I grinned and looped my arm through his, thankful for the contact as well as the idea of simply spending time with him at long last.

"Hellz yea."

Percy and I spent two and a half hours listening to my parent's thirty something year old vinyl records and trying to figure out which songs best described our affection for pudding, or at least our passion for movies starring one or more of the Baldwin brothers.

Then at five twenty-six he left me standing on the sidewalk outside a very frighteningly upscale looking salon with nothing but a charming smile and a vague promise of seeing me later. It was vague because I don't think either of us was so sure that I wouldn't have an anxiety attack sometime between our parting and the looming dance.

I'd never been one to do high school sociality exceptionally well.

Come to think of it I'd never been one to do sociality in general exceptionally well.

But I waited semi-patiently nonetheless, in an unbelievably comfort-wise deceiving red leather chair, for Marissa to arrive and strap me into the spinning seat that quite terrifyingly resembled an electric chair.

"Hey, Soph, I'd be lying if I said I wasn't surprised you showed up." Marissa greeted as she slid through the door. I swiveled sideways to face her without taking my eyes off of the humming hair dryers.

"There is no way in hell that I am putting my head in there." I warned her. In response, Marissa smiled, genuinely amused, and walked to the front desk to check us in.

Nearly an hour and forty-five minutes later, I paid a shocking amount of money to the hairdresser that will forever remain undisclosed, and tiptoed out of the salon.

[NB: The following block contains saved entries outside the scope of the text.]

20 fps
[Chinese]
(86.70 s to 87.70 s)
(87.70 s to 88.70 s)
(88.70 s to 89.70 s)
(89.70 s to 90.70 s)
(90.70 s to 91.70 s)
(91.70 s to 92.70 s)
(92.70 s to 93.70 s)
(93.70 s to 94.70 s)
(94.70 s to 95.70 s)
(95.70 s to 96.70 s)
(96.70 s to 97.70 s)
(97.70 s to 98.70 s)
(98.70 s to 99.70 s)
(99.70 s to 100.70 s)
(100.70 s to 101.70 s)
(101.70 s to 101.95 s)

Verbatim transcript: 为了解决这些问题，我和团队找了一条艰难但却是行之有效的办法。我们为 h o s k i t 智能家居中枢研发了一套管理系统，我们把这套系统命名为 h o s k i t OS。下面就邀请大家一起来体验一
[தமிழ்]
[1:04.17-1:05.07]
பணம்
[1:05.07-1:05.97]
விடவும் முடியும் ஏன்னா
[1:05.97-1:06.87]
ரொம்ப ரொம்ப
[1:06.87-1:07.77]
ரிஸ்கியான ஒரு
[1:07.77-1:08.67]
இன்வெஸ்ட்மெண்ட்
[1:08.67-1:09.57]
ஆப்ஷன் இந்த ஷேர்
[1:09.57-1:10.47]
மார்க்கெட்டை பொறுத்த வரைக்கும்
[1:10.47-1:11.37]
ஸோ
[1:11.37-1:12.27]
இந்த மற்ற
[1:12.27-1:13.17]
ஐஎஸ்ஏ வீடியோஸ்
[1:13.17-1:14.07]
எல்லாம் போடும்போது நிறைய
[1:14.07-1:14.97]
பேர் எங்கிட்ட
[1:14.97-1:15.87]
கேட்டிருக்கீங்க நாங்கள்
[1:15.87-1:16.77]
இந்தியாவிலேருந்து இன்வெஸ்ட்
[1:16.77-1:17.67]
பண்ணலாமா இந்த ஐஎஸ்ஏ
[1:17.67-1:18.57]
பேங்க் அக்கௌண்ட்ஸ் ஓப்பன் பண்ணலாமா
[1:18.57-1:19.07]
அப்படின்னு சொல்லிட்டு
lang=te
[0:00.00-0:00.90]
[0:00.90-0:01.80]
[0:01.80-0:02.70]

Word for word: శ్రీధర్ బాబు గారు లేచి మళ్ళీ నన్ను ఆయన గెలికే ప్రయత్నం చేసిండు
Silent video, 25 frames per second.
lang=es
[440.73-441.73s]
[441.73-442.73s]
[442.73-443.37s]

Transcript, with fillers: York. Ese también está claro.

"Sophia." Marissa laughed, "What the hell are you doing?"

I lifted my hands above my head to guard my expensive curls as I ducked carefully into her car, "This mound of dead cells and hairspray cost me a whopping amount of money that, frankly, I was saving to rescue the Beatles music from Michael Jackson. I will be taking zero risks from this moment on."

"You have way too much free time." Marissa mused as she started the car.

"And you have way too much pink nail polish, but you never hear me complain, do you?"

She ignored me and we made our way back to my house to squeeze into our dresses.